* _What the task requires_: Reproduce the records below exactly as given.

* _Data_:
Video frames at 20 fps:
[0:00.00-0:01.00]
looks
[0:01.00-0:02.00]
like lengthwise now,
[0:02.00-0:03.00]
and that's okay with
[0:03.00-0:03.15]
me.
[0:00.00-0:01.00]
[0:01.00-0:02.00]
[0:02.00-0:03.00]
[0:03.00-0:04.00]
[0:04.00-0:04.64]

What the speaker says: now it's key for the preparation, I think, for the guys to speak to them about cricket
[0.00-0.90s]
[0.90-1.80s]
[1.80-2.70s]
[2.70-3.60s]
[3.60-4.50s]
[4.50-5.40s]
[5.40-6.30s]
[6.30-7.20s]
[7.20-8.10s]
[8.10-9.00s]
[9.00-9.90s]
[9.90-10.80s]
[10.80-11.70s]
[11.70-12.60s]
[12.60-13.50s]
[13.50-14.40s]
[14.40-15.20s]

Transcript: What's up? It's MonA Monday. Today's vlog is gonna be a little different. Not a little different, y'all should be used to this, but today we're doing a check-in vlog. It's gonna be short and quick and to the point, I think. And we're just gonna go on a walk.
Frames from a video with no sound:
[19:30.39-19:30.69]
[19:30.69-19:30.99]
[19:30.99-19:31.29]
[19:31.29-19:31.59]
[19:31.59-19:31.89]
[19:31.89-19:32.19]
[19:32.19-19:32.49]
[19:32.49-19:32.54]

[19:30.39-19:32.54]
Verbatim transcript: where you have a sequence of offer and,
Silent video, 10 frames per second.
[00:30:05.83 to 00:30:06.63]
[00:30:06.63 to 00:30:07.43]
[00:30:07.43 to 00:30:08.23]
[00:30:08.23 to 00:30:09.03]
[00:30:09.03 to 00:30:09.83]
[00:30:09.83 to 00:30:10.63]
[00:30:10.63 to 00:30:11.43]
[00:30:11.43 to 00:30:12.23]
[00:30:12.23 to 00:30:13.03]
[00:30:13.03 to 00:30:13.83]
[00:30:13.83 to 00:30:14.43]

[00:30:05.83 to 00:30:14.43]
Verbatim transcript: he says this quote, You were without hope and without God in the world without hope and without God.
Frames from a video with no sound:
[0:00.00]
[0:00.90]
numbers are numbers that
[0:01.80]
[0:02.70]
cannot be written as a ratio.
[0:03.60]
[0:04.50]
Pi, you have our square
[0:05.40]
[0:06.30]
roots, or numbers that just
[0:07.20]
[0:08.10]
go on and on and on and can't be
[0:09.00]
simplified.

* _Response area_:
Video frames at 20 fps:
[0:00.00-0:01.00]
looks
[0:01.00-0:02.00]
like lengthwise now,
[0:02.00-0:03.00]
and that's okay with
[0:03.00-0:03.15]
me.
[0:00.00-0:01.00]
[0:01.00-0:02.00]
[0:02.00-0:03.00]
[0:03.00-0:04.00]
[0:04.00-0:04.64]

What the speaker says: now it's key for the preparation, I think, for the guys to speak to them about cricket
[0.00-0.90s]
[0.90-1.80s]
[1.80-2.70s]
[2.70-3.60s]
[3.60-4.50s]
[4.50-5.40s]
[5.40-6.30s]
[6.30-7.20s]
[7.20-8.10s]
[8.10-9.00s]
[9.00-9.90s]
[9.90-10.80s]
[10.80-11.70s]
[11.70-12.60s]
[12.60-13.50s]
[13.50-14.40s]
[14.40-15.20s]

Transcript: What's up? It's MonA Monday. Today's vlog is gonna be a little different. Not a little different, y'all should be used to this, but today we're doing a check-in vlog. It's gonna be short and quick and to the point, I think. And we're just gonna go on a walk.
Frames from a video with no sound:
[19:30.39-19:30.69]
[19:30.69-19:30.99]
[19:30.99-19:31.29]
[19:31.29-19:31.59]
[19:31.59-19:31.89]
[19:31.89-19:32.19]
[19:32.19-19:32.49]
[19:32.49-19:32.54]

[19:30.39-19:32.54]
Verbatim transcript: where you have a sequence of offer and,
Silent video, 10 frames per second.
[00:30:05.83 to 00:30:06.63]
[00:30:06.63 to 00:30:07.43]
[00:30:07.43 to 00:30:08.23]
[00:30:08.23 to 00:30:09.03]
[00:30:09.03 to 00:30:09.83]
[00:30:09.83 to 00:30:10.63]
[00:30:10.63 to 00:30:11.43]
[00:30:11.43 to 00:30:12.23]
[00:30:12.23 to 00:30:13.03]
[00:30:13.03 to 00:30:13.83]
[00:30:13.83 to 00:30:14.43]

[00:30:05.83 to 00:30:14.43]
Verbatim transcript: he says this quote, You were without hope and without God in the world without hope and without God.
Frames from a video with no sound:
[0:00.00]
[0:00.90]
numbers are numbers that
[0:01.80]
[0:02.70]
cannot be written as a ratio.
[0:03.60]
[0:04.50]
Pi, you have our square
[0:05.40]
[0:06.30]
roots, or numbers that just
[0:07.20]
[0:08.10]
go on and on and on and can't be
[0:09.00]
simplified.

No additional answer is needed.